Dataset entries:
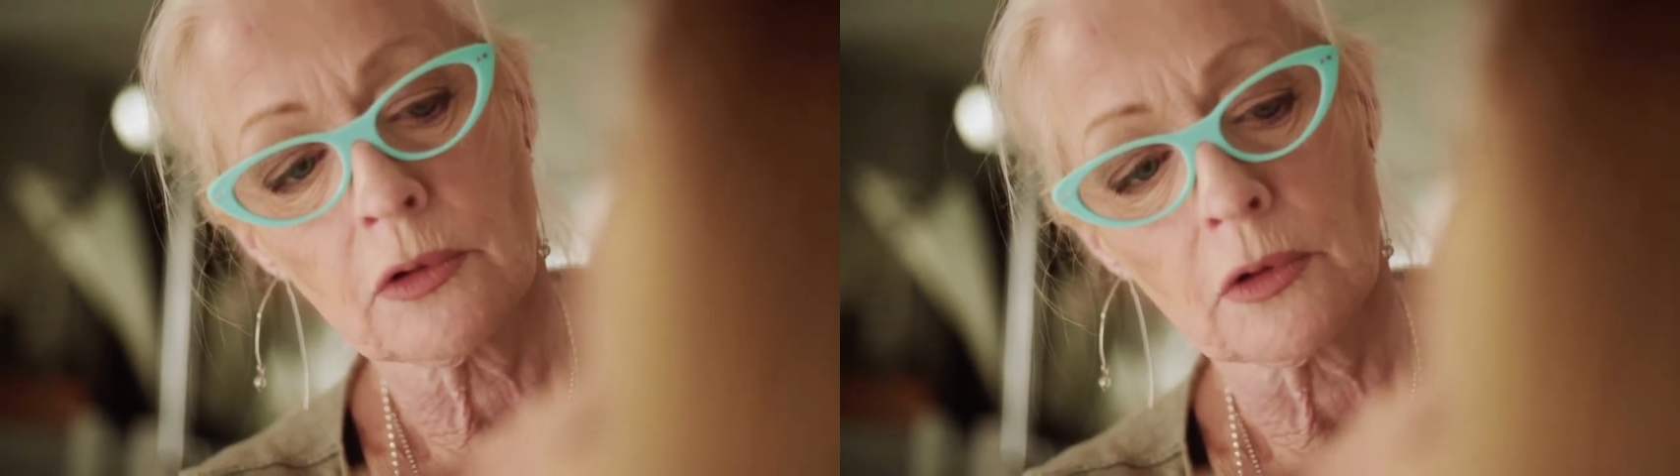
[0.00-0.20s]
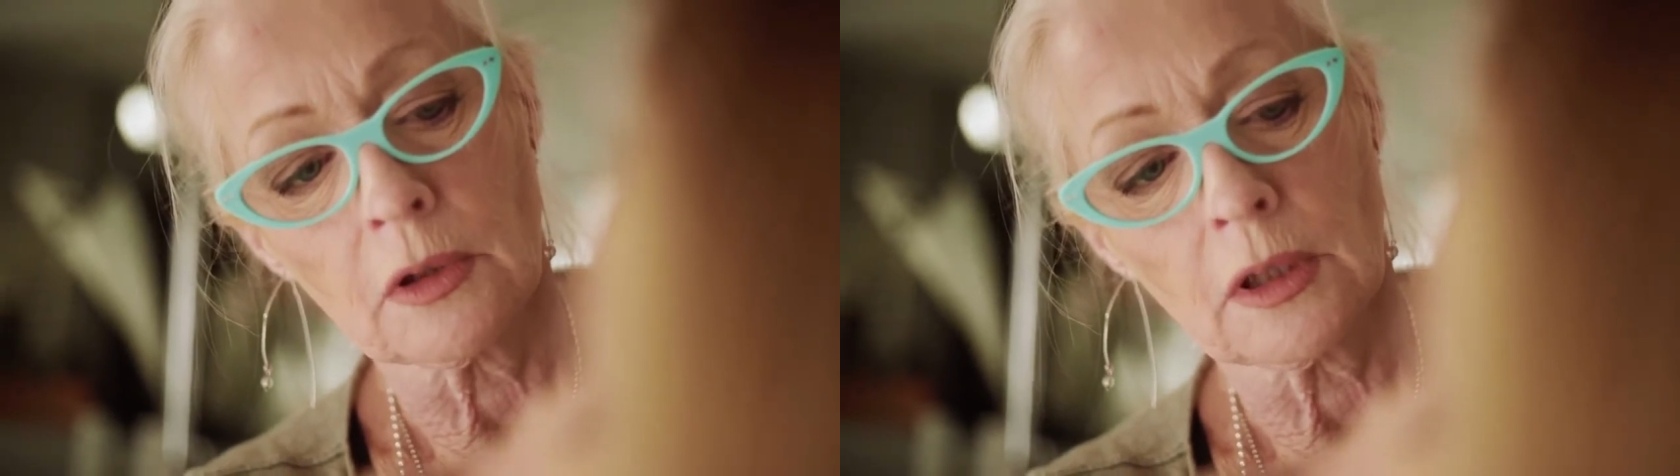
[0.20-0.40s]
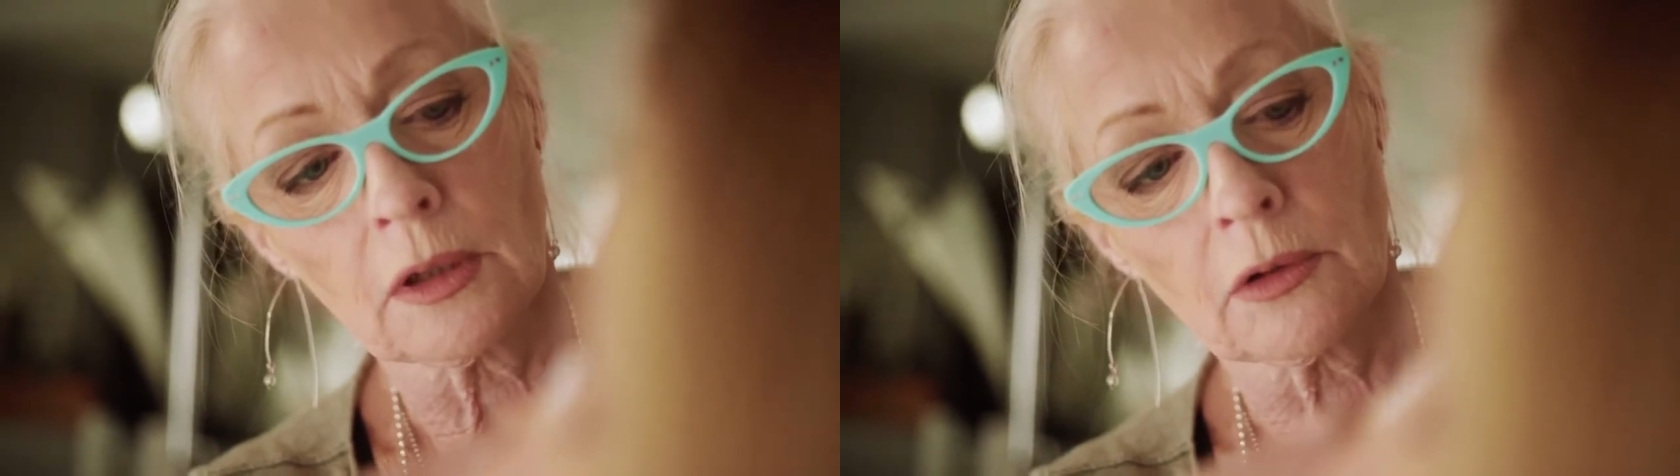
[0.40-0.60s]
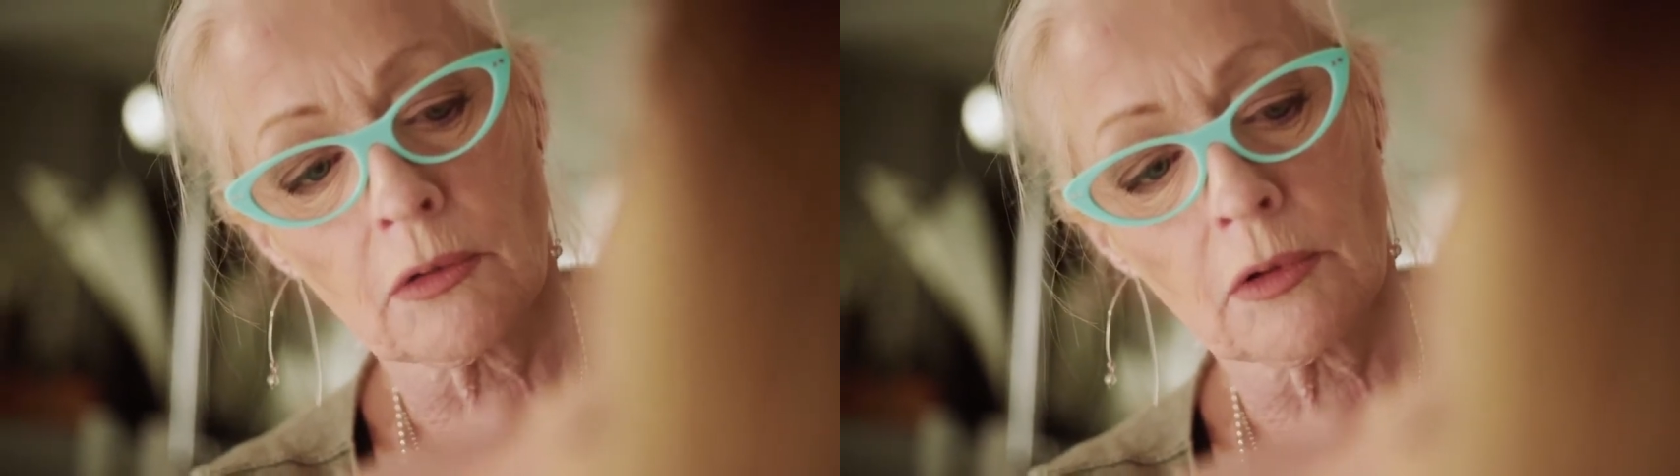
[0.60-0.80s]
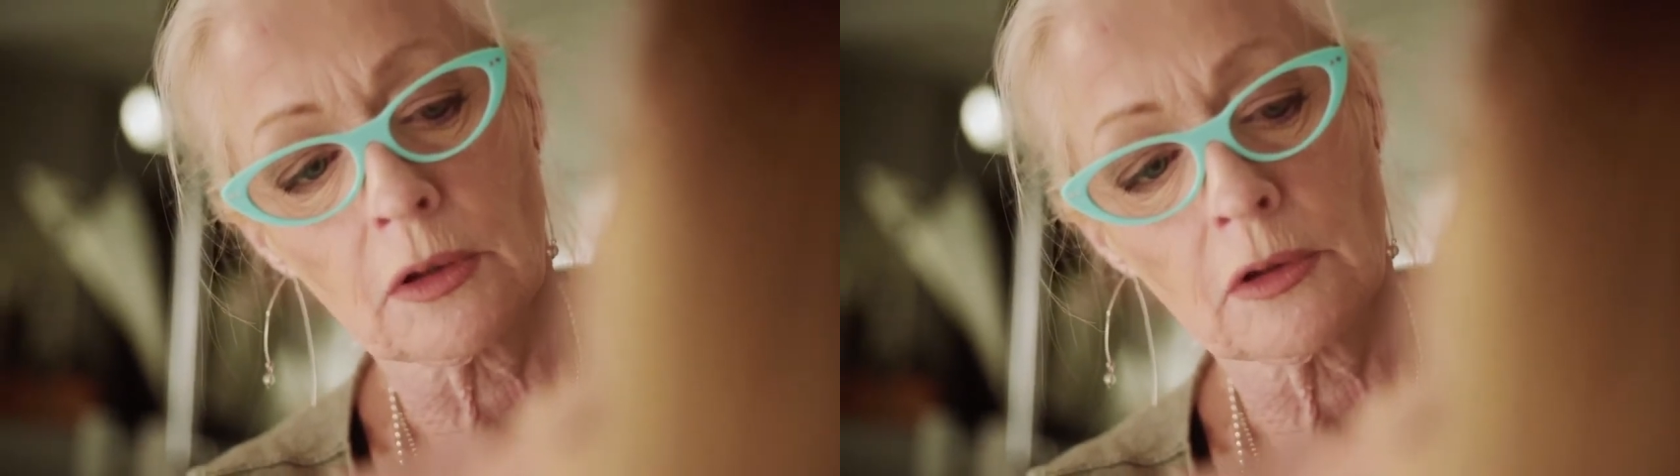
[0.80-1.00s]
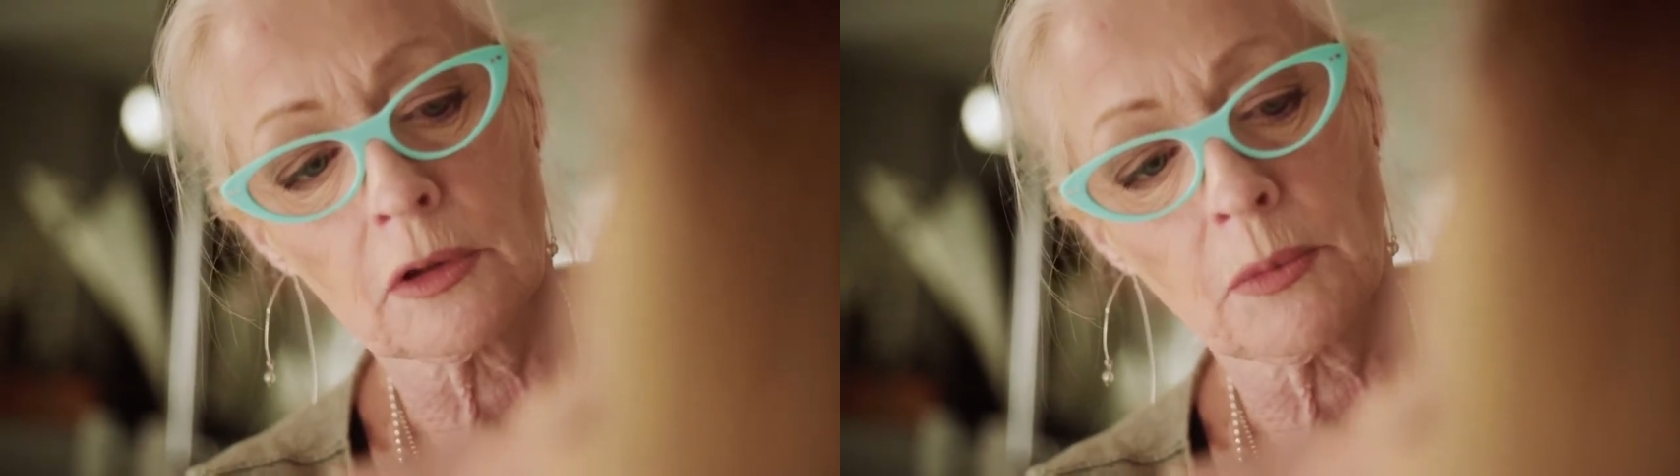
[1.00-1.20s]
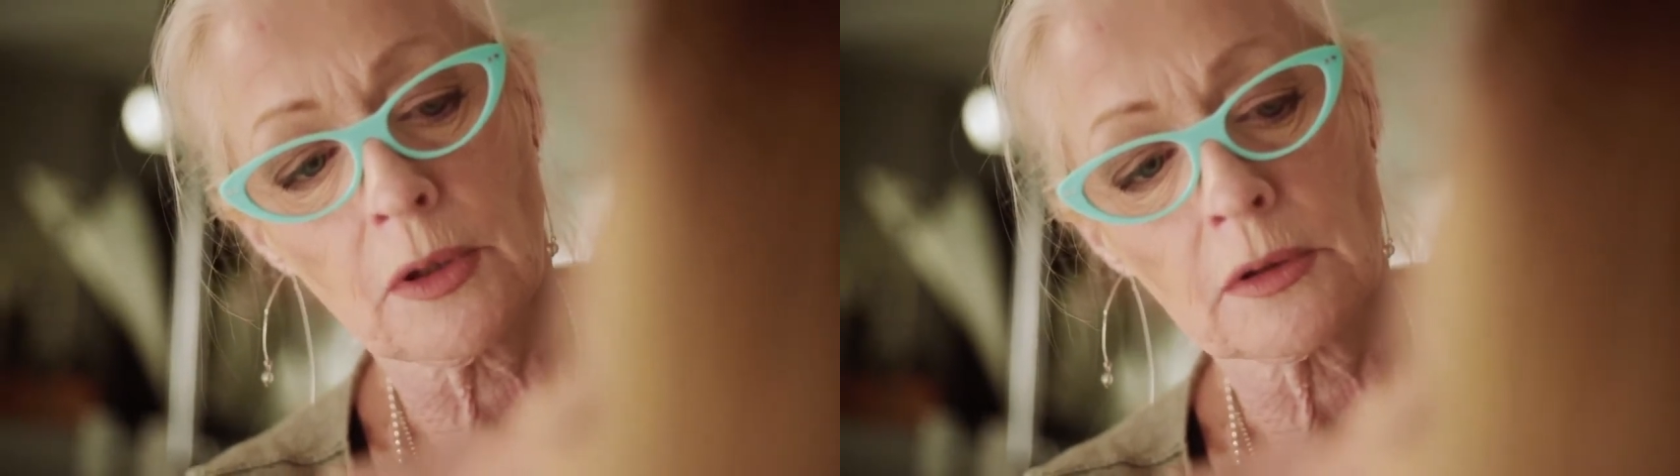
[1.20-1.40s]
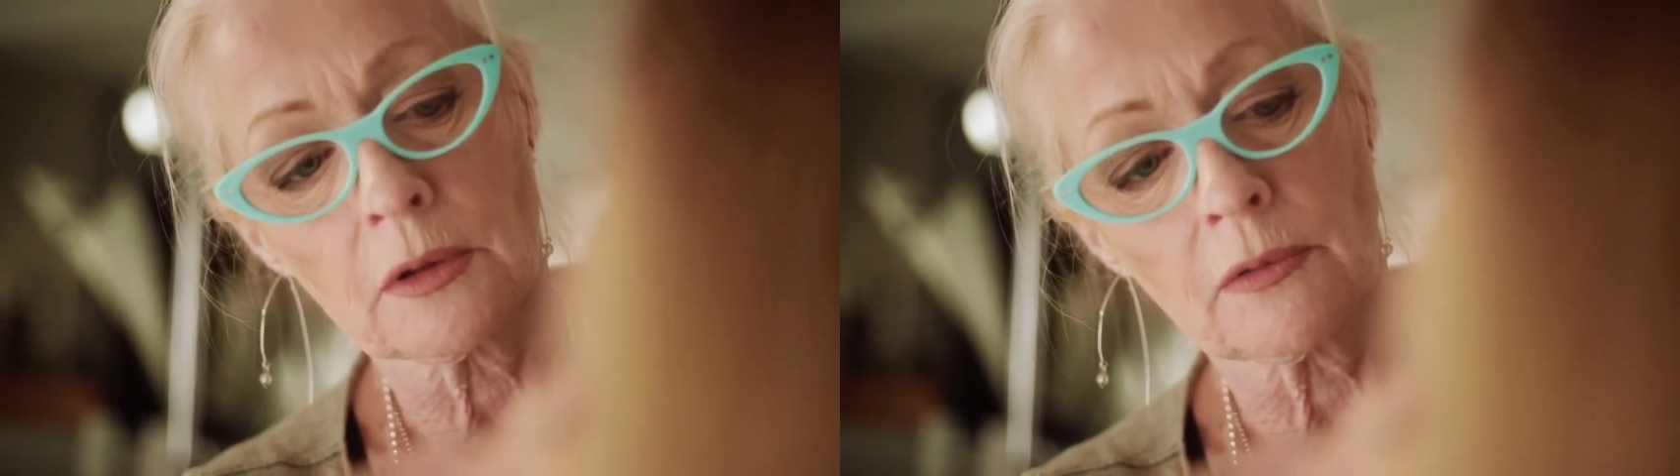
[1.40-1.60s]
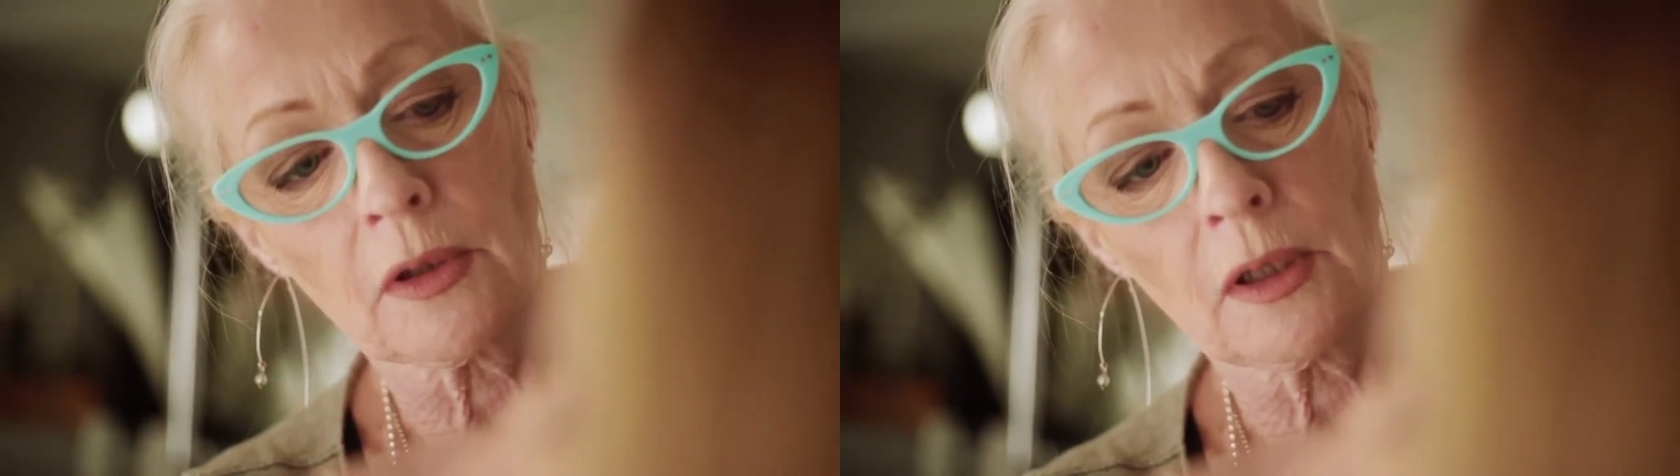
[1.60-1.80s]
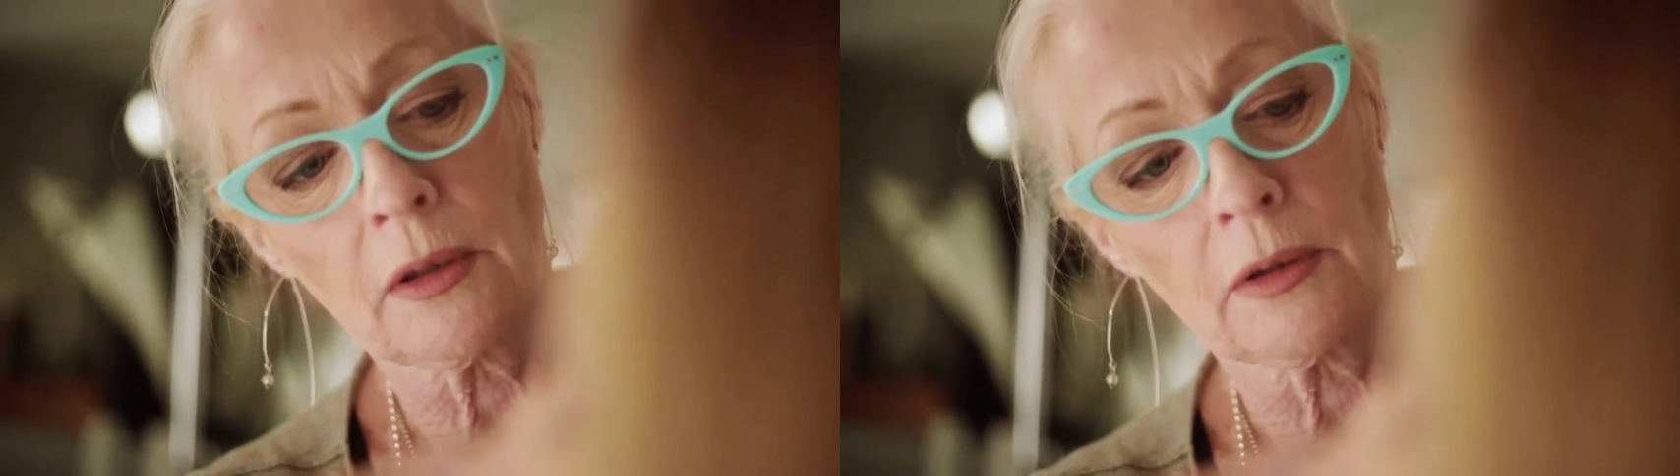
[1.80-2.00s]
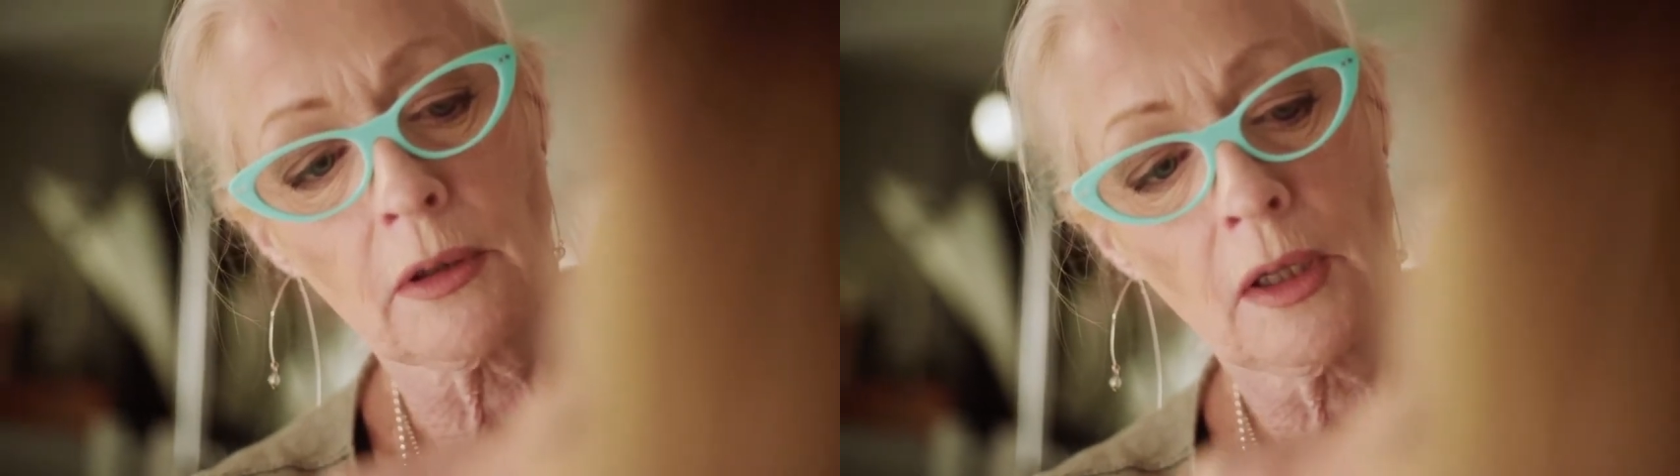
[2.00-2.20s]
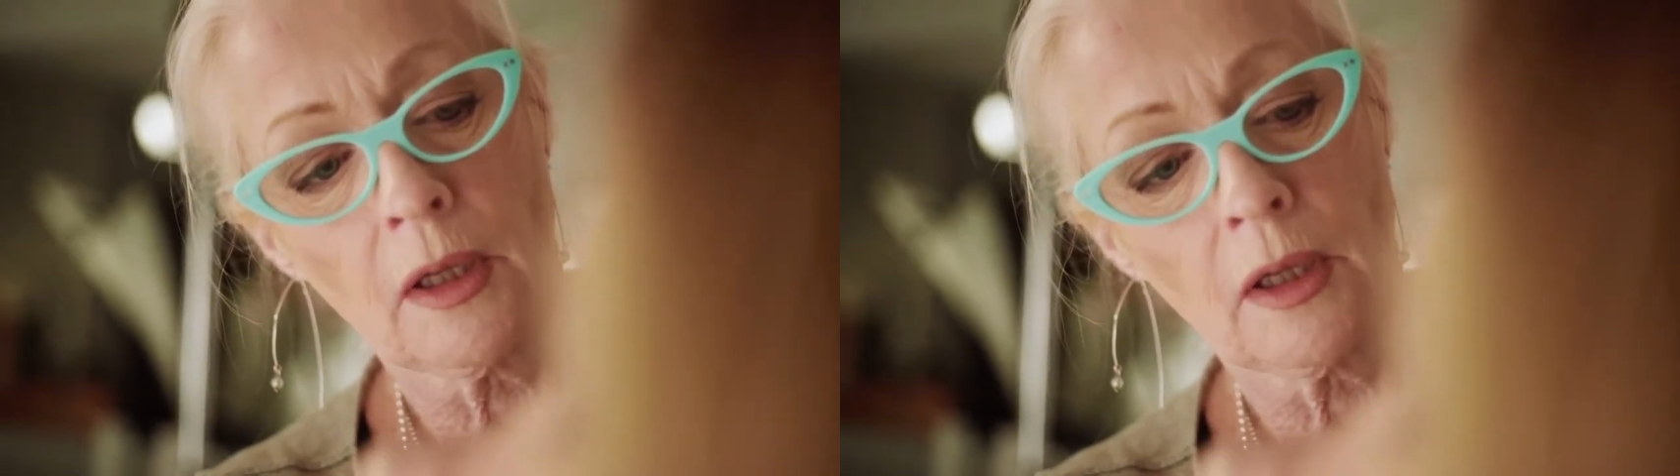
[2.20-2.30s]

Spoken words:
you're going to get the greatest deposit of color.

• [How to complete this task]:
Give the records again exactly, without pictures.

• [Task result]:
[0.00-0.20s]
[0.20-0.40s]
[0.40-0.60s]
[0.60-0.80s]
[0.80-1.00s]
[1.00-1.20s]
[1.20-1.40s]
[1.40-1.60s]
[1.60-1.80s]
[1.80-2.00s]
[2.00-2.20s]
[2.20-2.30s]

Spoken words:
you're going to get the greatest deposit of color.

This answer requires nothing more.